Afterwards, recuperating from this particular bout with the jacket, I brought up my visit to Jake’s cell as a proof that my spirit did leave my body. But Jake was unshakable.

“It is guessing that is more than guessing,” was his reply, when I had described to him his successive particular actions at the time my spirit had been in his cell. “It is figuring. You have been close to three years in solitary yourself, Professor, and you can come pretty near to figuring what any guy will do to be killing time. There ain’t a thing you told me that you and Ed ain’t done thousands of times, from lying with your clothes off in hot weather to watching flies, tending sores, and rapping.”

Morrell sided with me, but it was no use.

“Now don’t take it hard, Professor,” Jake tapped. “I ain’t saying you lied. I just say you get to dreaming and figuring in the jacket without knowing you’re doing it. I know you believe what you say, and that you think it happened; but it don’t buy nothing with me. You figure it, but you don’t know you figure it-that is something you know all the time, though you don’t know you know it until you get into them dreamy, woozy states.”

“Hold on, Jake,” I tapped. “You know I have never seen you with my own eyes. Is that right?”

“I got to take your word for it, Professor. You might have seen me and not known it was me.”

“The point is,” I continued, “not having seen you with your clothes off, nevertheless I am able to tell you about that scar above your right elbow, and that scar on your right ankle.”

“Oh, shucks,” was his reply. “You’ll find all that in my prison description and along with my mug in the rogues’ gallery. They is thousands of chiefs of police and detectives know all that stuff.”

“I never heard of it,” I assured him.

“You don’t remember that you ever heard of it,” he corrected. “But you must have just the same. Though you have forgotten about it, the information is in your brain all right, stored away for reference, only you’ve forgot where it is stored. You’ve got to get woozy in order to remember.”

“Did you ever forget a man’s name you used to know as well as your own brother’s? I have. There was a little juror that convicted me in Oakland the time I got handed my fifty-years. And one day I found I’d forgotten his name. Why, bo, I lay here for weeks puzzling for it. Now, just because I could not dig it out of my memory box was no sign it was not there. It was mislaid, that was all. And to prove it, one day, when I was not even thinking about it, it popped right out of my brain to the tip of my tongue. ‘Stacy,’ I said right out loud. ‘Joseph Stacy.’ That was it. Get my drive?

“You only tell me about them scars what thousands of men know. I don’t know how you got the information, I guess you don’t know yourself. That ain’t my lookout. But there she is. Telling me what many knows buys nothing with me.

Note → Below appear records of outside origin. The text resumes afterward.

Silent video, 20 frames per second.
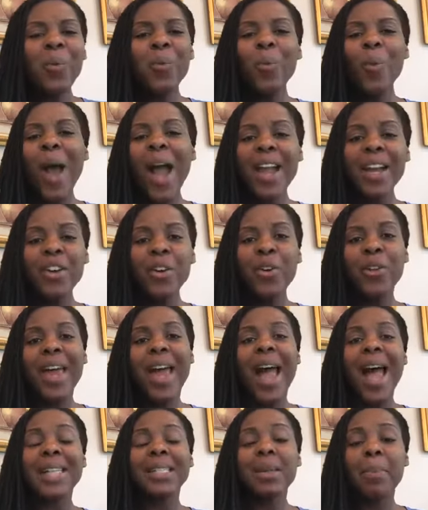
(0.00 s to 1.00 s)
I know
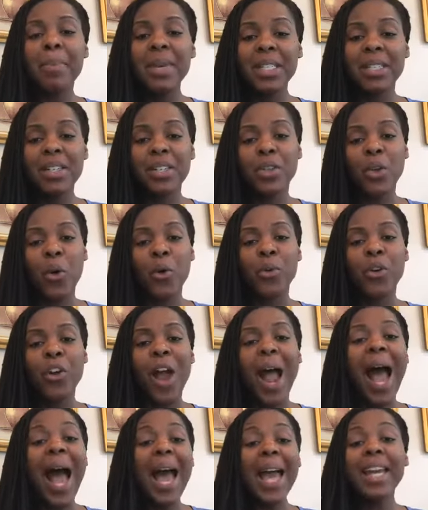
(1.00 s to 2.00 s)
that as a business owner,
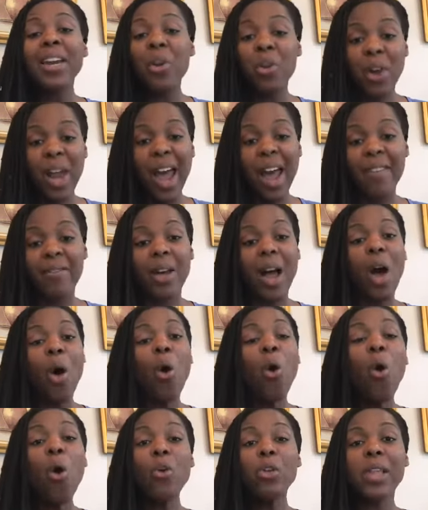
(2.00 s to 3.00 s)
I don't have a
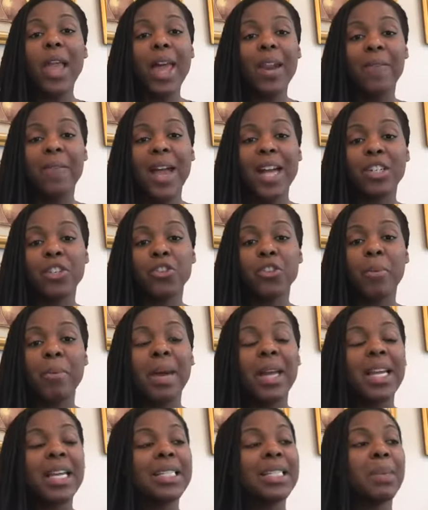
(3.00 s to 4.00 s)
whole lot of extra
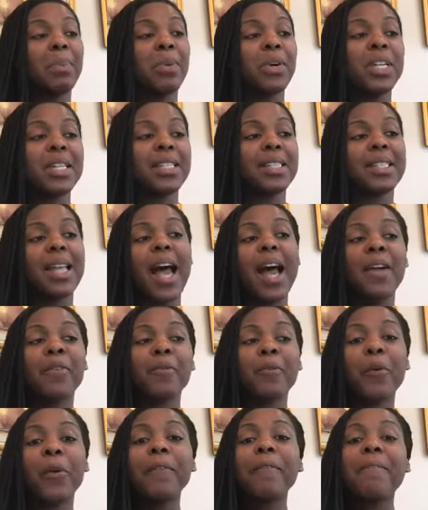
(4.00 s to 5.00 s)
money to put aside
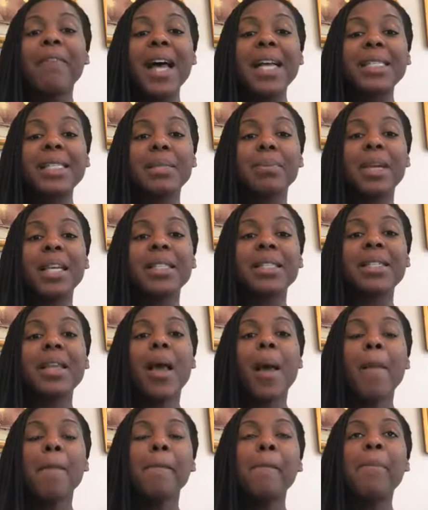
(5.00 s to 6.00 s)
for investments,
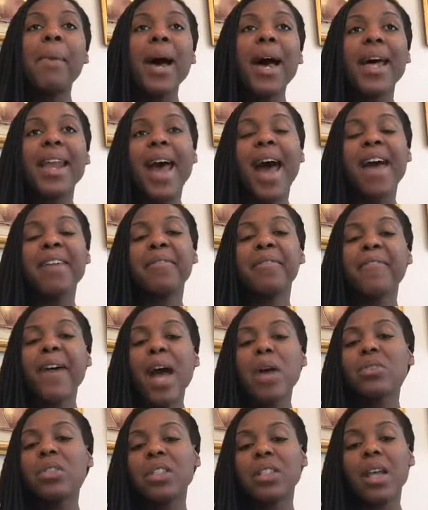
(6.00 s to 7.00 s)
but I
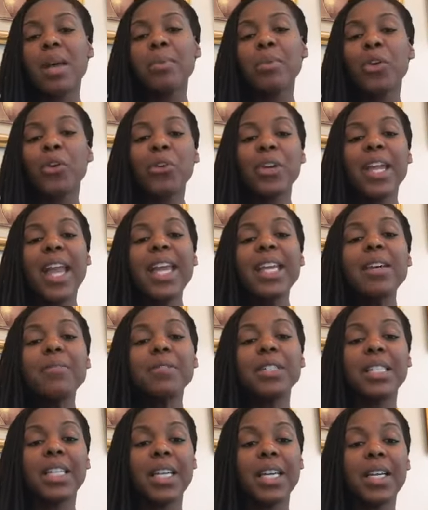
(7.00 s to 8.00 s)
found some
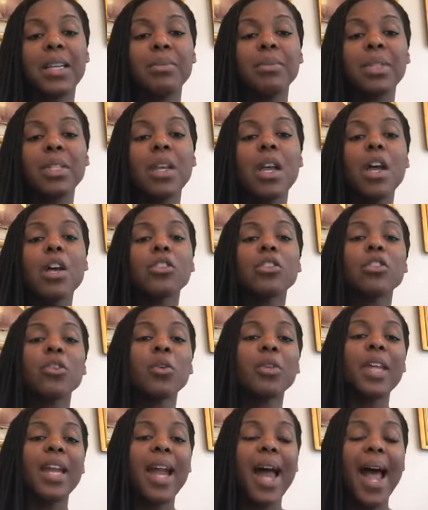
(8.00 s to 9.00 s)
creative tips so
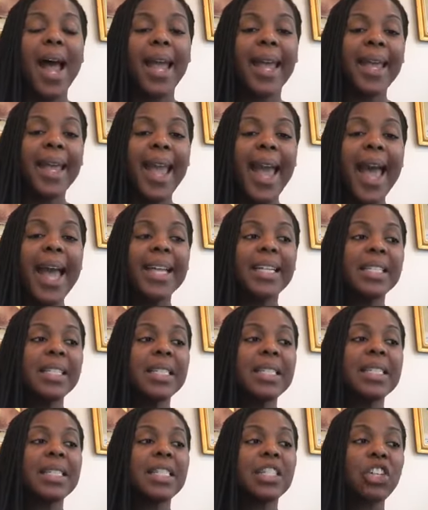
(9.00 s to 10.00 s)
that I can
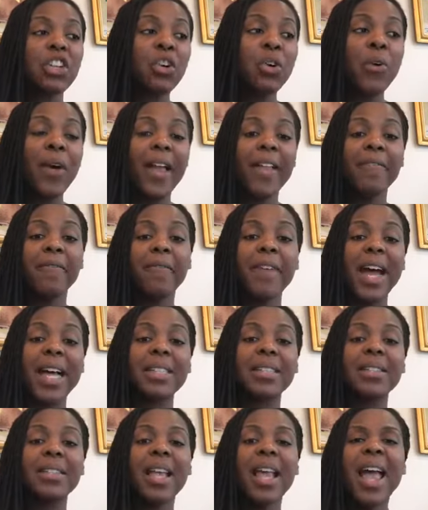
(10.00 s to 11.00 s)
still
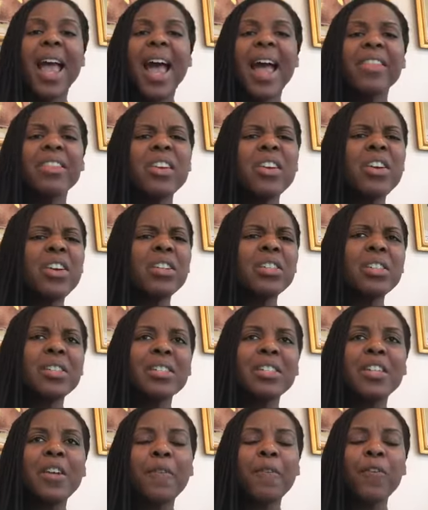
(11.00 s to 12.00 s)
invest. And there's
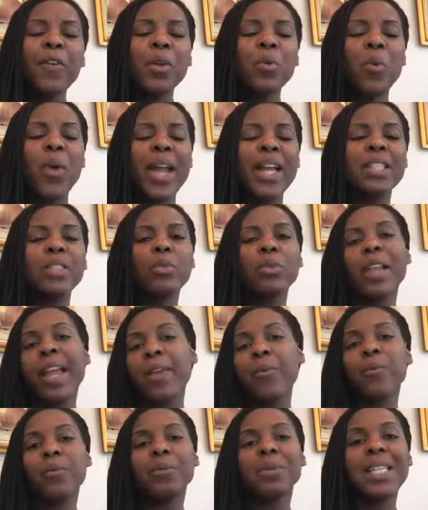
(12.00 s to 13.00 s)
different ways,
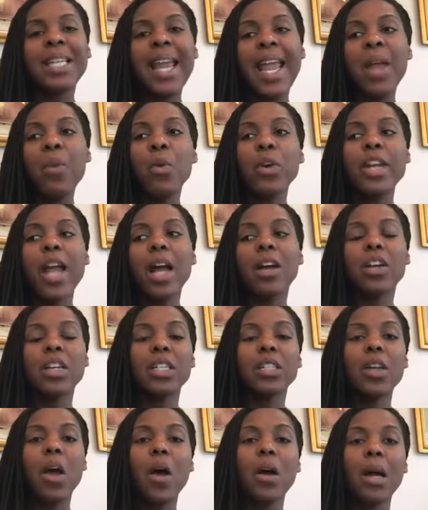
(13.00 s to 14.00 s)
like today we're not going
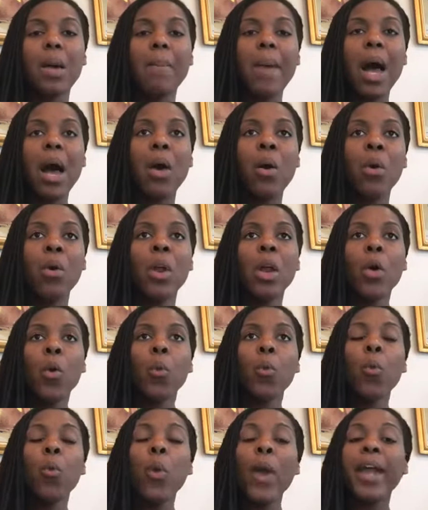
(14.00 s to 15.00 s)
to talk about
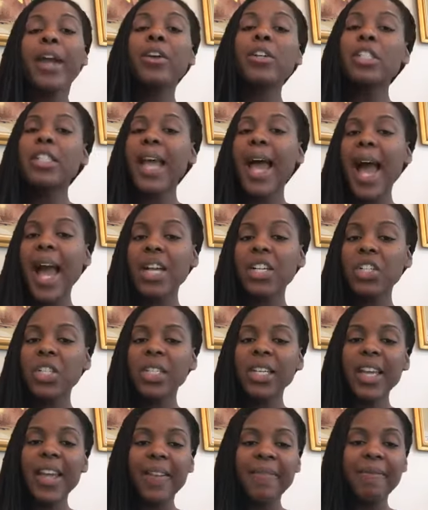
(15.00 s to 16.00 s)
where to
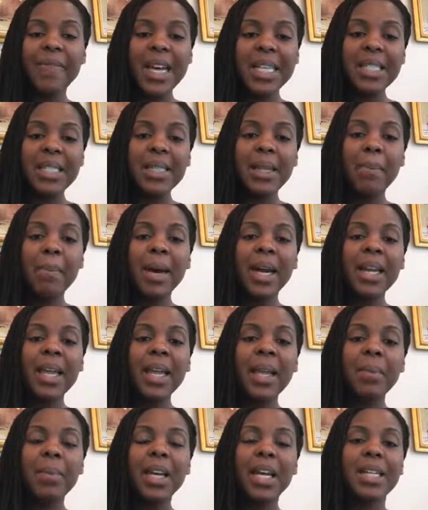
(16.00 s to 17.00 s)
actually invest the
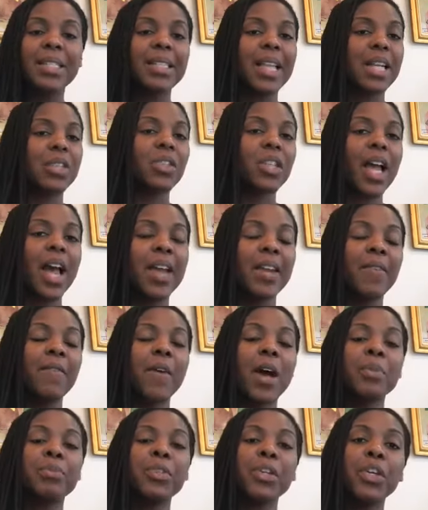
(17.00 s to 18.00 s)
money because that's kind of
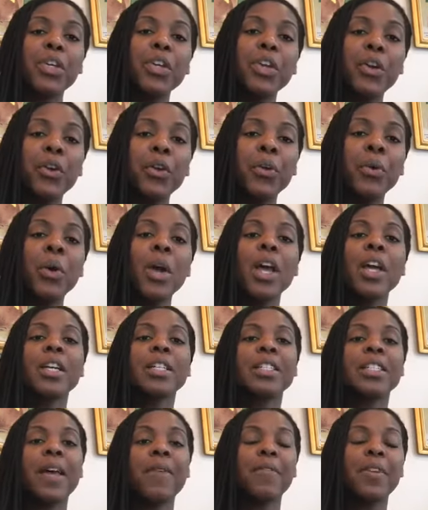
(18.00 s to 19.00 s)
up to you.
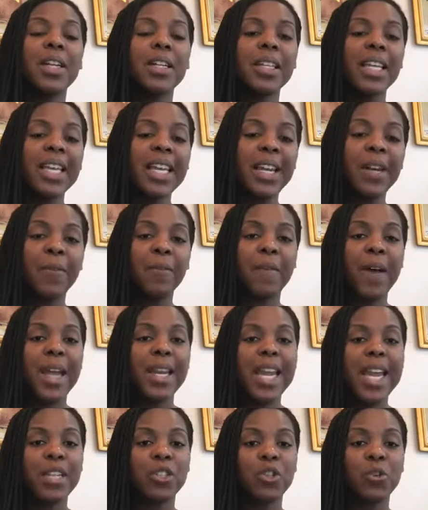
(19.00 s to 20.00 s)
Definitely get a
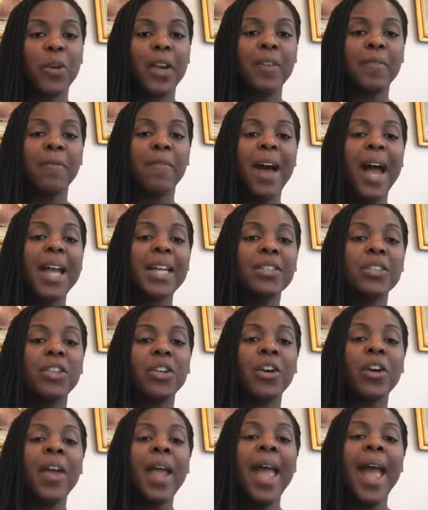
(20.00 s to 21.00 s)
financial
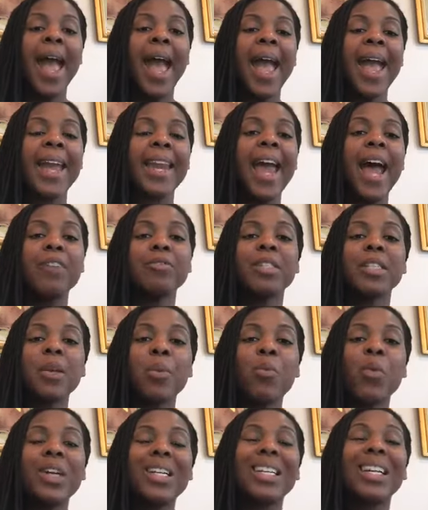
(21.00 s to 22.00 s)
advisor and have
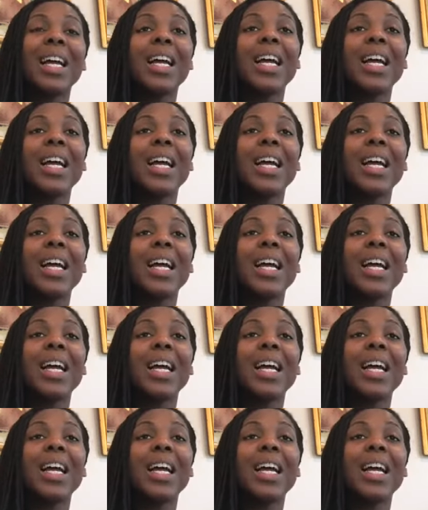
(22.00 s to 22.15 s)
someone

You got to deliver a whole lot more than that to make me swallow the rest of your whoppers.”

Hamilton’s Law of Parsimony in the weighing of evidence! So intrinsically was this slum-bred convict a scientist, that he had worked out Hamilton’s law and rigidly applied it.

And yet-and the incident is delicious-Jake Oppenheimer was intellectually honest. That night, as I was dozing off, he called me with the customary signal.

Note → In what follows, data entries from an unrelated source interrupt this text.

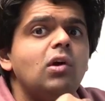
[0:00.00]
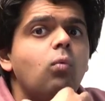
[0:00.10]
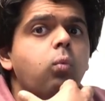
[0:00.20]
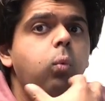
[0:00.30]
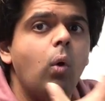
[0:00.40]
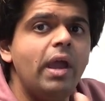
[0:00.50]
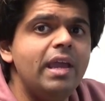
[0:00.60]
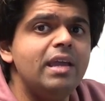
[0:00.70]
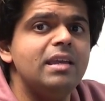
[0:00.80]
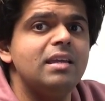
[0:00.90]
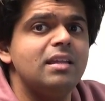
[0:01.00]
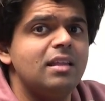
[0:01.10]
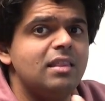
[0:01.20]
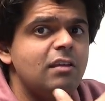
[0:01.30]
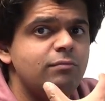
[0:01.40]
the way
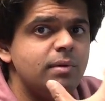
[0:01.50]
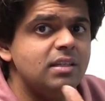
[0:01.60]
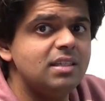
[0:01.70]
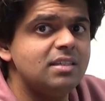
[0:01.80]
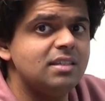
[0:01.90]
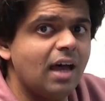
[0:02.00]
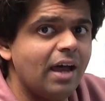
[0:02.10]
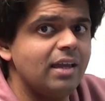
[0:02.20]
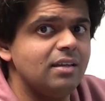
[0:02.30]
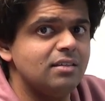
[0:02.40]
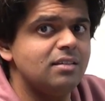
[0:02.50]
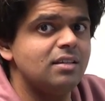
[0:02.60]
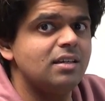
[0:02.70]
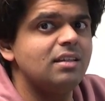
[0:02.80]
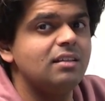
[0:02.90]
they've been designed,
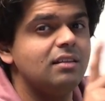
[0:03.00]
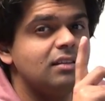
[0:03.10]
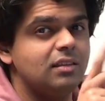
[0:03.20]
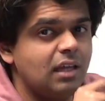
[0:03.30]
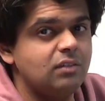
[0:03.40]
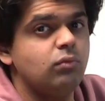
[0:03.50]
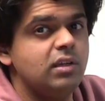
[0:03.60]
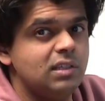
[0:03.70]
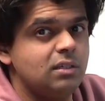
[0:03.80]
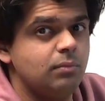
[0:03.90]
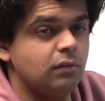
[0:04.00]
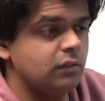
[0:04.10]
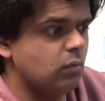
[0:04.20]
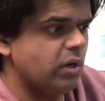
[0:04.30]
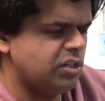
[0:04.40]
that raises a bit of
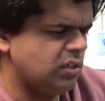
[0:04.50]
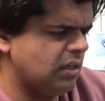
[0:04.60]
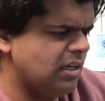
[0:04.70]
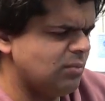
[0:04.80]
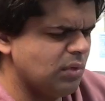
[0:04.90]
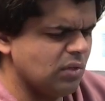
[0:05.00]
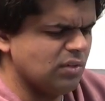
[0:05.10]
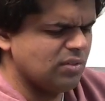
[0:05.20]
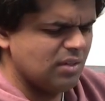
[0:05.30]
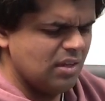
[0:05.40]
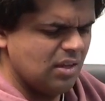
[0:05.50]
a question, guys, because,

“Say, Professor, you said you saw me wiggling my loose tooth. That has got my goat. That is the one thing I can’t figure out any way you could know. It only went loose three days ago, and I ain’t whispered it to a soul.”

1 Since the execution of Professor Darrell Standing, at which time the manuscript of his memoirs came into our hands, we have written to Mr. Hosea Salsburty, Curator of the Philadelphia Museum, and, in reply, have received confirmation of the existence of the oar and the pamphlet. —THE EDITOR.